* **REQUIRED WORK**: Transcribe only the part of the material below that begins at the line containing "Spoken language: Italian" and ends at the line containing "[00:01:27.23 to 00:01:28.23]", with both kept and images left out.
RECORDS FOR THE TASK Start Marker
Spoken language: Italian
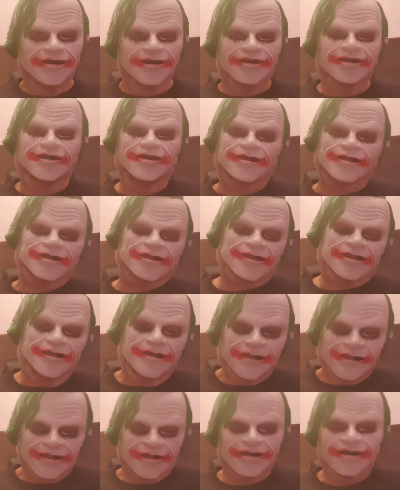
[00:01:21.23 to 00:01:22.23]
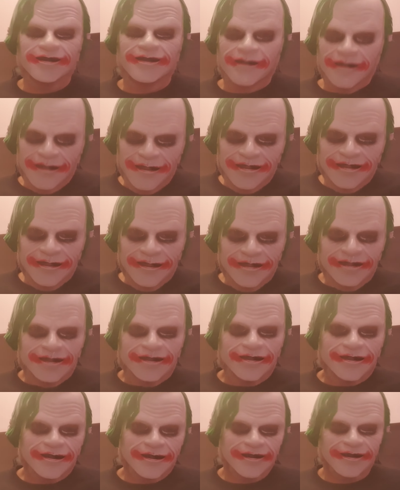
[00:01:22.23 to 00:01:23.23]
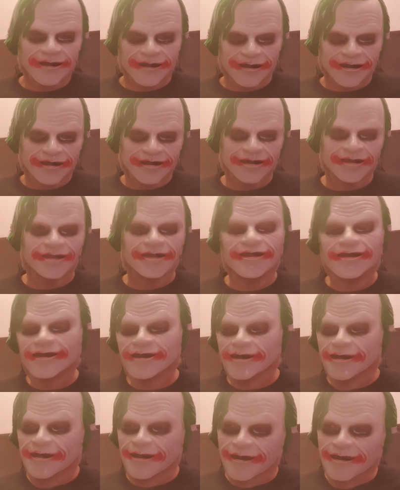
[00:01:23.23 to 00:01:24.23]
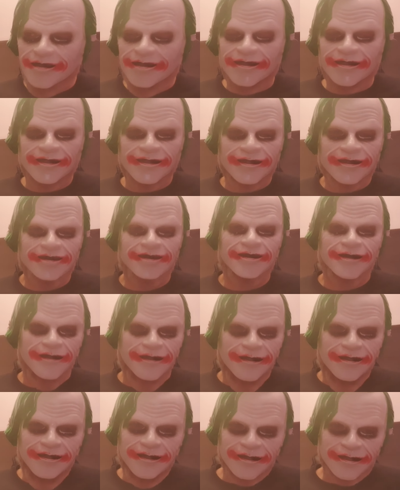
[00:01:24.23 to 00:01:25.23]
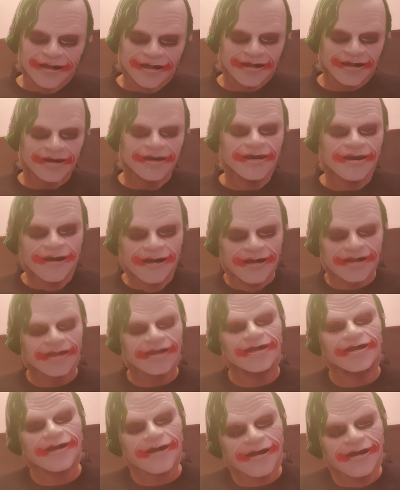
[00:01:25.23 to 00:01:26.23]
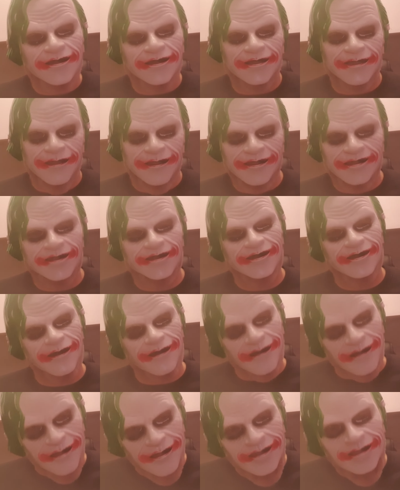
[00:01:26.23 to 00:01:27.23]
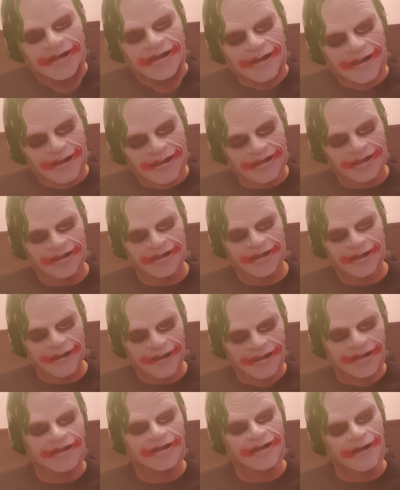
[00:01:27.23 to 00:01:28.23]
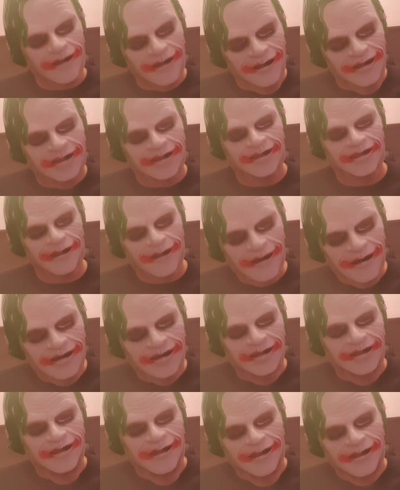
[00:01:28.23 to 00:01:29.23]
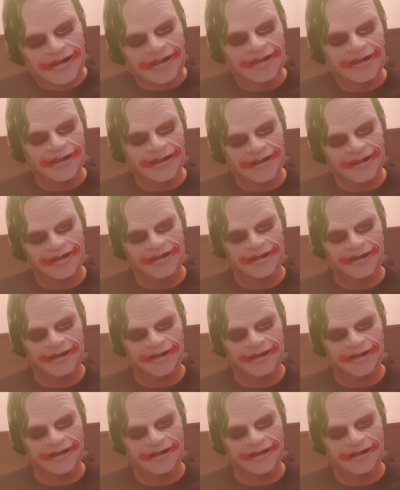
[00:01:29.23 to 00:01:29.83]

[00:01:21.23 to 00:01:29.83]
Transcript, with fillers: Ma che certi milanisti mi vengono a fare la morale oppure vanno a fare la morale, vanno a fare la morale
RECORDS FOR THE TASK End Marker
RECORDS FOR THE TASK Start Marker
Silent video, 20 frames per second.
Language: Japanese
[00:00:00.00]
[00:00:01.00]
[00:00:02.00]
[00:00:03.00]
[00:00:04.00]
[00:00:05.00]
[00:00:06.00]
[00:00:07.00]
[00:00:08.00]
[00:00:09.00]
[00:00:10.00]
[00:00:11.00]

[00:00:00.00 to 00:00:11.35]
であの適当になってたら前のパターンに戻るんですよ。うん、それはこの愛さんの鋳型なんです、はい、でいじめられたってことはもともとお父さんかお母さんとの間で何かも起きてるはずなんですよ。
RECORDS FOR THE TASK End Marker
RECORDS FOR THE TASK Start Marker
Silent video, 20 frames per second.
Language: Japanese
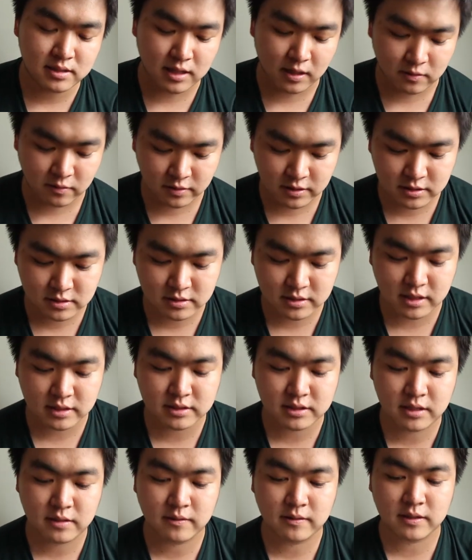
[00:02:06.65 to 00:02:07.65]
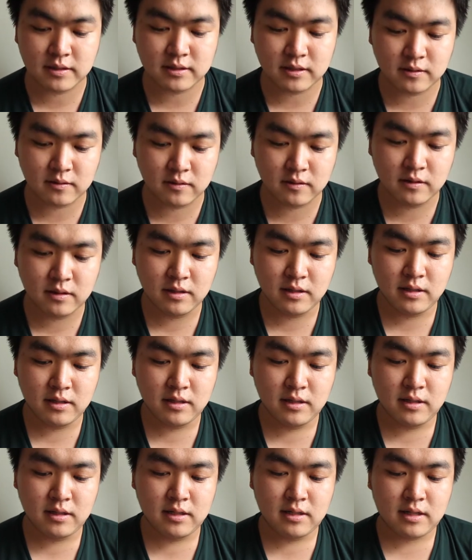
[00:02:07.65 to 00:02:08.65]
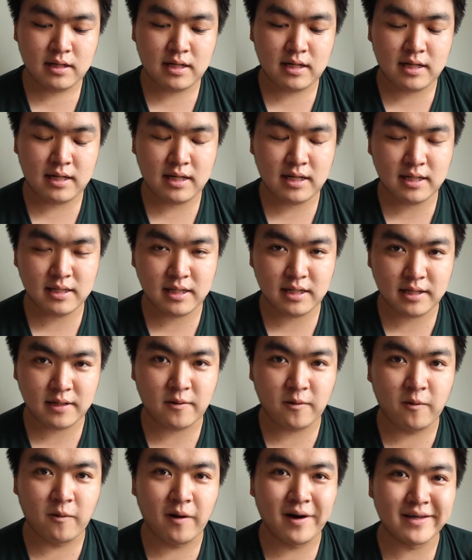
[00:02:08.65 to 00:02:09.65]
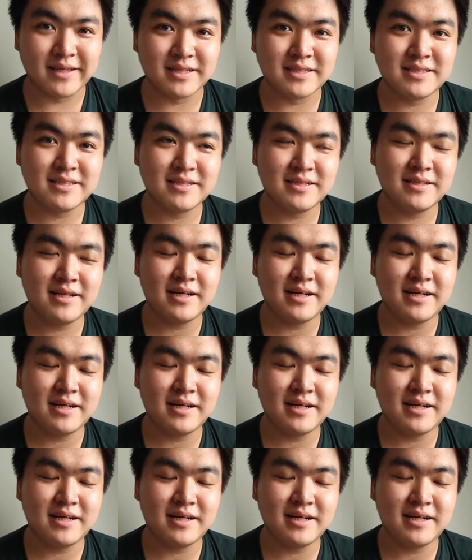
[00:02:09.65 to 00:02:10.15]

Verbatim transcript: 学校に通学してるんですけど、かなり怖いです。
RECORDS FOR THE TASK End Marker
* **SOLUTION BELOW**:
Spoken language: Italian
[00:01:21.23 to 00:01:22.23]
[00:01:22.23 to 00:01:23.23]
[00:01:23.23 to 00:01:24.23]
[00:01:24.23 to 00:01:25.23]
[00:01:25.23 to 00:01:26.23]
[00:01:26.23 to 00:01:27.23]
[00:01:27.23 to 00:01:28.23]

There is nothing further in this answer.